On a bench in the Alameda, Jose Antonio Palomares, 61, rests from the walk and takes the opportunity to read a book that he has brought with him from Zitacuaro, in Michoacan. He is dressed humble but elegant, in an aged jacket, shirt and a Mexican tie in the colors of the flag. “I got tired and whenever there is time I take the opportunity to read a little. I have come to thank the changes that have taken place and many new things that are coming. For me we are starting, hopefully and this will continue for the benefit of our children, because one is already going abroad. He, with a voice, realizes that he works for the Ministry of Health, but he is tired of not being promoted because of other more privileged colleagues, with connections between the bosses. “I am a veterinarian and they don’t pay me like what I am. Why do you always put other people first? I have been working there for twenty-something years and no more.”

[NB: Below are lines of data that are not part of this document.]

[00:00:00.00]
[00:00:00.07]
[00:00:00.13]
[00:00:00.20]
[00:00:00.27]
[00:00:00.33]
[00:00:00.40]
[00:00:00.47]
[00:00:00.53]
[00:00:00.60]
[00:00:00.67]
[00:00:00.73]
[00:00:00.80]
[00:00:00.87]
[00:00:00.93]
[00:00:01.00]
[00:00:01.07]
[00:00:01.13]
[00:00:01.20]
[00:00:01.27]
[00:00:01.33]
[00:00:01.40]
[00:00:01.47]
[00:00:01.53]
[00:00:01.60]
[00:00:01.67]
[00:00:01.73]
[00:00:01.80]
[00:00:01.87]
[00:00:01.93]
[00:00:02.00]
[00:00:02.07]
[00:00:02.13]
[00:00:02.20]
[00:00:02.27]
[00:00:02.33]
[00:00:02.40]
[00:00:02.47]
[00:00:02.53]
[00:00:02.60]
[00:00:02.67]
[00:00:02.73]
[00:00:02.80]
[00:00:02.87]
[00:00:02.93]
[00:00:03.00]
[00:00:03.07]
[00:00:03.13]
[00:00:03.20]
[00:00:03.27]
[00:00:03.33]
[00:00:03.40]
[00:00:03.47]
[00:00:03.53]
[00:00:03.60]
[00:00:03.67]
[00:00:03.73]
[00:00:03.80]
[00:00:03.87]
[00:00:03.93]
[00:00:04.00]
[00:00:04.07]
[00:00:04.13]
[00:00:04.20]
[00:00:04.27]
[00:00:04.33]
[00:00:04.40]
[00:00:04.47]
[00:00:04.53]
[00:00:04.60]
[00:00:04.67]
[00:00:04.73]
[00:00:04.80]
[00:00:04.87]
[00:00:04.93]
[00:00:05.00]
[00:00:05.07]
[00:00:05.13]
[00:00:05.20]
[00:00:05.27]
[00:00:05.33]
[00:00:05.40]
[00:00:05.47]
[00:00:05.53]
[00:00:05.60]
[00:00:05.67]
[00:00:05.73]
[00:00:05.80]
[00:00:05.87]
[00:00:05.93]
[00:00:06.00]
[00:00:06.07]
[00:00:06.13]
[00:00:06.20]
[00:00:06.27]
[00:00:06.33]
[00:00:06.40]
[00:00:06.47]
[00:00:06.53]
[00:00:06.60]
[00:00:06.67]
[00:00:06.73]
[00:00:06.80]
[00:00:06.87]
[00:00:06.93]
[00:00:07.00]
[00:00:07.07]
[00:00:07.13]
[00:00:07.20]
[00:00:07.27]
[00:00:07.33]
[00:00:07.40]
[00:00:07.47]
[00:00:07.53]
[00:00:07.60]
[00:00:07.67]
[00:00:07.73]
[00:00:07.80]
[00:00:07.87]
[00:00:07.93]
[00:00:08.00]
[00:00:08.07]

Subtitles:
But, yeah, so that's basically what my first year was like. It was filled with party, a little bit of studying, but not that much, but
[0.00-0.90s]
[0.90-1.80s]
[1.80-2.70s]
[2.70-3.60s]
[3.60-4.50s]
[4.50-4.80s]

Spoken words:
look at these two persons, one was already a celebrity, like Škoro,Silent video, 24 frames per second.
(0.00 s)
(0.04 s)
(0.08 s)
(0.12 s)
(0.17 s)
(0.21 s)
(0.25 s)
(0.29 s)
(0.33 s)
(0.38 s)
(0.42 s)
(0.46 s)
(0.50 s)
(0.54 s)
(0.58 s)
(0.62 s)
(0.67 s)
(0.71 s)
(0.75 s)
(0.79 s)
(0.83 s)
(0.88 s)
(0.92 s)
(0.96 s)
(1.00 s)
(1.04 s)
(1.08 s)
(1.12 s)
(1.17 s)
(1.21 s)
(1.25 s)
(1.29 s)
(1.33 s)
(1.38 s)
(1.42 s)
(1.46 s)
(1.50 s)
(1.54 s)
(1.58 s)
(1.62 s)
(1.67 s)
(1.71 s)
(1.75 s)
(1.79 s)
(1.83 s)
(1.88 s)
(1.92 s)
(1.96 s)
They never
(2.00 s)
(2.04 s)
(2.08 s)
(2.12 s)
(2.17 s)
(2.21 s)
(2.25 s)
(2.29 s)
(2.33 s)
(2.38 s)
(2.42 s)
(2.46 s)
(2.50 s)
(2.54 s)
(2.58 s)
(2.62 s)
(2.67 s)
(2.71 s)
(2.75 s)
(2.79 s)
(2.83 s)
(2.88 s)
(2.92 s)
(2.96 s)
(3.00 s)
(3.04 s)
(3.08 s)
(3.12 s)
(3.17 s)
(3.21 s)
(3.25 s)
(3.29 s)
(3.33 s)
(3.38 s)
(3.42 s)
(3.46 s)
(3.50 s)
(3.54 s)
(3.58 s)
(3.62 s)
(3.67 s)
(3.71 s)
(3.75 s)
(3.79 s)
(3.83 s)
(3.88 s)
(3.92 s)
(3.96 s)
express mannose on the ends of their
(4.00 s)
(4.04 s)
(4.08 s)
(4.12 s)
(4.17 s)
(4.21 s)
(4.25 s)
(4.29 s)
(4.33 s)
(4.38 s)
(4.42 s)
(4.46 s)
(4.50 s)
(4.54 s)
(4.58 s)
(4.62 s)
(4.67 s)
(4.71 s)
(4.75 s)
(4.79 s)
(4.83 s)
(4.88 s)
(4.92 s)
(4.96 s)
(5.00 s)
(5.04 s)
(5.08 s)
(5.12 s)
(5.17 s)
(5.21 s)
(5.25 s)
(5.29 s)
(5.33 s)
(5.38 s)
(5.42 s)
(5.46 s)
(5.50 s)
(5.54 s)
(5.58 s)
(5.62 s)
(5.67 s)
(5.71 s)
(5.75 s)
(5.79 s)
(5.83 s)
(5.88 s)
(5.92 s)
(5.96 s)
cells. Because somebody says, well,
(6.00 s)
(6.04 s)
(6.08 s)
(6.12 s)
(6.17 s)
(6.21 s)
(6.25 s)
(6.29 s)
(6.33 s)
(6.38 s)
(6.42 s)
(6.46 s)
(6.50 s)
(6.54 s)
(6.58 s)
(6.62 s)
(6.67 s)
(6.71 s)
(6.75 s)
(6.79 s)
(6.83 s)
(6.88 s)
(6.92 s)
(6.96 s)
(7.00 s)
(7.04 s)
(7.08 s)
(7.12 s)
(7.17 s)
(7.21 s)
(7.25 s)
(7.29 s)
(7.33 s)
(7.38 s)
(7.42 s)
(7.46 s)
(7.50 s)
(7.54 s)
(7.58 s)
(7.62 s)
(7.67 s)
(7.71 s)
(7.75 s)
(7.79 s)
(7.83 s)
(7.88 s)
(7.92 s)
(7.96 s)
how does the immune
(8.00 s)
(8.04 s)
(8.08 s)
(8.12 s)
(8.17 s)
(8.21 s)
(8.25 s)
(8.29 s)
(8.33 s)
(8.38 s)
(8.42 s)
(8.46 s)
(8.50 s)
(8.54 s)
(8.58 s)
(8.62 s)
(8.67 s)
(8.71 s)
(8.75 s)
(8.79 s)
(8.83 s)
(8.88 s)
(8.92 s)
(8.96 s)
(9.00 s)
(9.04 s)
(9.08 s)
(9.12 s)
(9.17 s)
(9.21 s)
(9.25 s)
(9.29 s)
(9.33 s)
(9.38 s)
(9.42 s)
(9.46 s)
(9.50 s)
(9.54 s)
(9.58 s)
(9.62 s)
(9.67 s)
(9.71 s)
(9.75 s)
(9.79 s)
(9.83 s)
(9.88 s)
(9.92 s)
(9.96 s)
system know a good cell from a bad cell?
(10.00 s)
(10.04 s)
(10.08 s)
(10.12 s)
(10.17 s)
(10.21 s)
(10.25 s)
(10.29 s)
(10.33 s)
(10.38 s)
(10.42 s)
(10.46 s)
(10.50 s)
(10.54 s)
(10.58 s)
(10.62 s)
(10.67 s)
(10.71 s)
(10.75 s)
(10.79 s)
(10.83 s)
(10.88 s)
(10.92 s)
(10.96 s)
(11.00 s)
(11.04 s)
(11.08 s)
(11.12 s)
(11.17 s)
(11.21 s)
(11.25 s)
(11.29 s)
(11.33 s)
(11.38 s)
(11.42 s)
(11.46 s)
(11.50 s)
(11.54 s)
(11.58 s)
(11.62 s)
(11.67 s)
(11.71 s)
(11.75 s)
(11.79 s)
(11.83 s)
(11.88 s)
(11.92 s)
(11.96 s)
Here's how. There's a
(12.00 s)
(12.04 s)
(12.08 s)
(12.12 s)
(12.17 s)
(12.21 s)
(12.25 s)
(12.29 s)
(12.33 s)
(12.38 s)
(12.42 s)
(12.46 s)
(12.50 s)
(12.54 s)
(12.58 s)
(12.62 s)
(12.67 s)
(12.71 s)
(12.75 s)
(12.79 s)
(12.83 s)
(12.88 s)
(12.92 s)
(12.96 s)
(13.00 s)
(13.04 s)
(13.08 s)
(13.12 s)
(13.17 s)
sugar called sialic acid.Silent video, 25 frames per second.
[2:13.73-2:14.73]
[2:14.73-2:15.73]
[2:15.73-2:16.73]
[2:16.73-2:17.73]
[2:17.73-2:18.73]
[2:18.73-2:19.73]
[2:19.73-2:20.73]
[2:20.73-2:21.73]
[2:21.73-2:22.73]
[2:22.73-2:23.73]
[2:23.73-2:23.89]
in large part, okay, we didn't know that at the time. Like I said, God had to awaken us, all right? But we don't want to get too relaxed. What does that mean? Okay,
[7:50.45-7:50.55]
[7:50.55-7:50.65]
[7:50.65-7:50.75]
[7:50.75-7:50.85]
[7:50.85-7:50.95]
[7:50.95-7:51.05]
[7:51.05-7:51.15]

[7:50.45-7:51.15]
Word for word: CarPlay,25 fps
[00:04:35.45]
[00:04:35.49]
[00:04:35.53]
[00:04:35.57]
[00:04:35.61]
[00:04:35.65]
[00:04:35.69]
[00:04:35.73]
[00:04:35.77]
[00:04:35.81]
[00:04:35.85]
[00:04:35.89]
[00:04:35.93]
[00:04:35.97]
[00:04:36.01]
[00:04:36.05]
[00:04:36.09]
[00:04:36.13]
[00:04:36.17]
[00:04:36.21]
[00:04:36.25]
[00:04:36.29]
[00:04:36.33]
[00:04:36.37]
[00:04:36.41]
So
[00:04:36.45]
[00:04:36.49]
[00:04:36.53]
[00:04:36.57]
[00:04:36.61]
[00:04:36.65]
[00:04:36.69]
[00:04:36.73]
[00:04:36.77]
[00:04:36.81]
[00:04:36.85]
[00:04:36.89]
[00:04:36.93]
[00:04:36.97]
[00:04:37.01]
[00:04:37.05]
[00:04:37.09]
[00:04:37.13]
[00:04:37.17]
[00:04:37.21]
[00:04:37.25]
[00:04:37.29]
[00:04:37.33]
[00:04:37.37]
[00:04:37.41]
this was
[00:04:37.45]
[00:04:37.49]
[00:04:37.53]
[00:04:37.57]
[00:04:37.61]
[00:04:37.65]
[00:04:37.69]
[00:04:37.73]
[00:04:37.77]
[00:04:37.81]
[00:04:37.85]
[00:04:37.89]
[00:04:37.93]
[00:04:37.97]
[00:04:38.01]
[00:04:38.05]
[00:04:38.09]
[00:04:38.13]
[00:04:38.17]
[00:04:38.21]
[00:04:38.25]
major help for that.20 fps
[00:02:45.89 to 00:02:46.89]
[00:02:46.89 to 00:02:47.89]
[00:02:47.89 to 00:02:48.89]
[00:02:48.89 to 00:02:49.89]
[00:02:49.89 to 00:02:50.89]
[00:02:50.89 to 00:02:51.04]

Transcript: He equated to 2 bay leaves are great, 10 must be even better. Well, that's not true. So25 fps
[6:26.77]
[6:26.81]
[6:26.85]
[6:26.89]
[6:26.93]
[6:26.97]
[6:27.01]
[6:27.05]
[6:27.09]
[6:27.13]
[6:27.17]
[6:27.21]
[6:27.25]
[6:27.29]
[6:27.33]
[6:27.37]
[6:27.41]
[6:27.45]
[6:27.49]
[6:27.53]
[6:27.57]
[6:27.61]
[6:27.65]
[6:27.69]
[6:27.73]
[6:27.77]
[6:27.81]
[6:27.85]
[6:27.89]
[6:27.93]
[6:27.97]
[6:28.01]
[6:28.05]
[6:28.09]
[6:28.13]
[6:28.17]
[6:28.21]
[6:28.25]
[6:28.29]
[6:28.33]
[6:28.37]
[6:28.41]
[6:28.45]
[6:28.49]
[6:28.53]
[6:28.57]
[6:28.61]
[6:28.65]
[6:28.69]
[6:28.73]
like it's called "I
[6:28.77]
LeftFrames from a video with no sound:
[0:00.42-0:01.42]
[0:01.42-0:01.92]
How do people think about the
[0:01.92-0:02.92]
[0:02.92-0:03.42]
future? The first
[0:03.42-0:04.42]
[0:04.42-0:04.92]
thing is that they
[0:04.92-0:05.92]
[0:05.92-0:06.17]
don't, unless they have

The columns of protesters continue to trickle towards the Zocalo, although not all of them will be able to reach the great capital square. Thousands will stay around, celebrating. A few have already considered it impossible to reach the end of the route, and rest lying on the Alameda as in a picnic. Aitana (20 years old), Victor (18) and Axel (17) are around there. It’s his first gear. She has been accompanying her grandparents, but they joke and declare themselves “peje [un apodo popular de Lopez Obrador] lovers of heart”. “He gives us scholarships, past governments screwed up all that, the president is good,” says Victor.
Almost six hours after the start of the demonstration, shortly before three in the afternoon, Lopez Obrador, who decided to march on foot surrounded by his team, arrives at the Zocalo. He kisses hands, hugs his followers, greets those who come to take a picture with him. He looks more like a footballer than a president. A religious idol surrounded by his parishioners. Accustomed to mass baths, today is just another small victory for him, proof that he can wrestle with the opposition and emerge victorious. In his speech, he reviews the Administration’s triumphs, puffs out his chest, makes promises such as not being re-elected or extending public health coverage throughout the country. And he considers yet another march closed, amid cheers and applause, immune to criticism.